The Trieste population had no illusions about the fate of the many who disappeared. The discovery of the first sinkholes in Istria, in the autumn of 1943, the testimonies of the Dalmatian refugees on the tragic fate of many of their fellow citizens in Zadar, in November 1944, suggested the worst. Immediately after the withdrawal of the Yugoslav troops from Trieste, excavations began in the Trieste Karst, which were completed at different times and periods. Three main sinkholes were identified in the vicinity of the city: Basovizza, Monrupino and Sesana (currently in Slovenian territory), and other secondary ones (Opicina, Campagna and Corgnale), with an unspecified number of corpses. It should also be emphasized that not all the disappeared were thrown into the aforementioned sinkholes: a non-quantifiable part of them was deported to other areas of Venezia Giulia, or to Yugoslavia, and there, in all probability, suppressed and buried. The number of victims can only be speculated on. In April 1947 the Allied Military Government had collected 1,492 names of missing persons in Trieste on the basis of reports made by family members, but this number was to be considered provisional. However, definitive data were never provided either in the years or in the following decades. After his return to Trieste in March 1947, one of the leading exponents of Julian communism, Vittorio Vidali, interpreting the break between Stalin, supported by the PCI, and Tito, referred to the "Tito Trotskyists" defining them as "a gang of assassins and spies ”, in 1956, Khrushchev goes to Belgrade and rehabilitates Tito.
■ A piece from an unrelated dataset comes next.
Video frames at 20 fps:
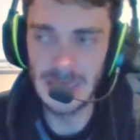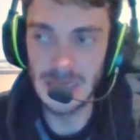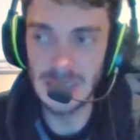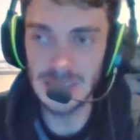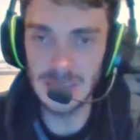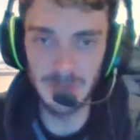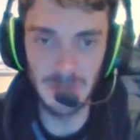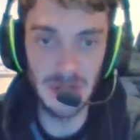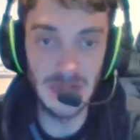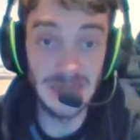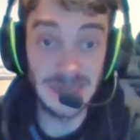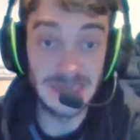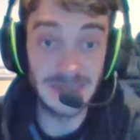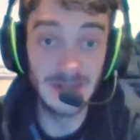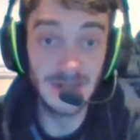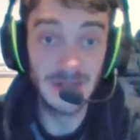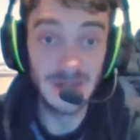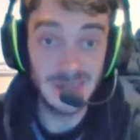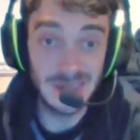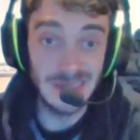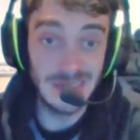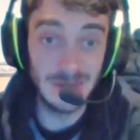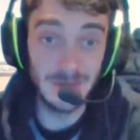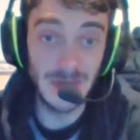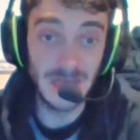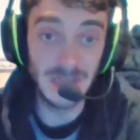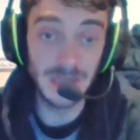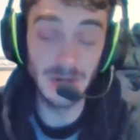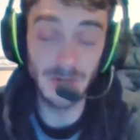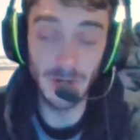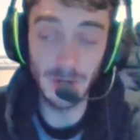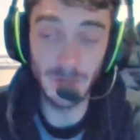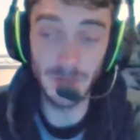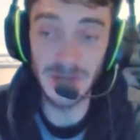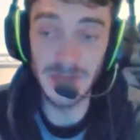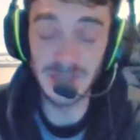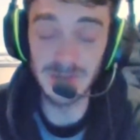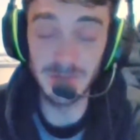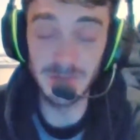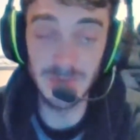to play in Major League
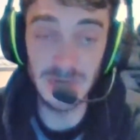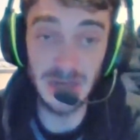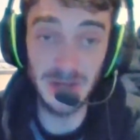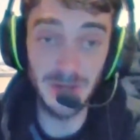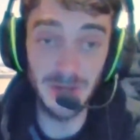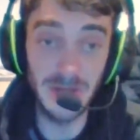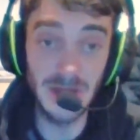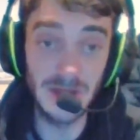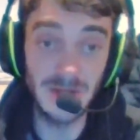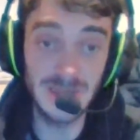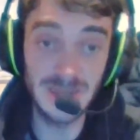Rugby is a big thing.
Starting from the summer of 1945, the exodus of many Julians and Dalmatians from the areas militarily occupied by the Titoists and which would subsequently be annexed to the Yugoslav state also fully developed. The exodus, which began in a creeping form since September 1943, lasted for fifteen years and involved about 250,000 refugees or perhaps more (mostly of Italian ethnicity, but also Slovenes and Croats) and had Trieste among its privileged destinations. . In fact, the city welcomed a large part of the approximately 65,000 exiles who chose to rebuild their lives in the provinces that would later shape the autonomous region of Friuli-Venezia Giulia. Perfectly inserted into the social reality of Trieste, they themselves have constituted, for the Julian city, a factor of economic and human development. In this regard, it should be remembered that the influx of exiles allowed Trieste to experience, in the decade following the Second World War, an appreciable growth in its population, with a clear (albeit temporary) turnaround compared to the previous period, characterized by a long demographic stagnation in progress since the twenties of the twentieth century.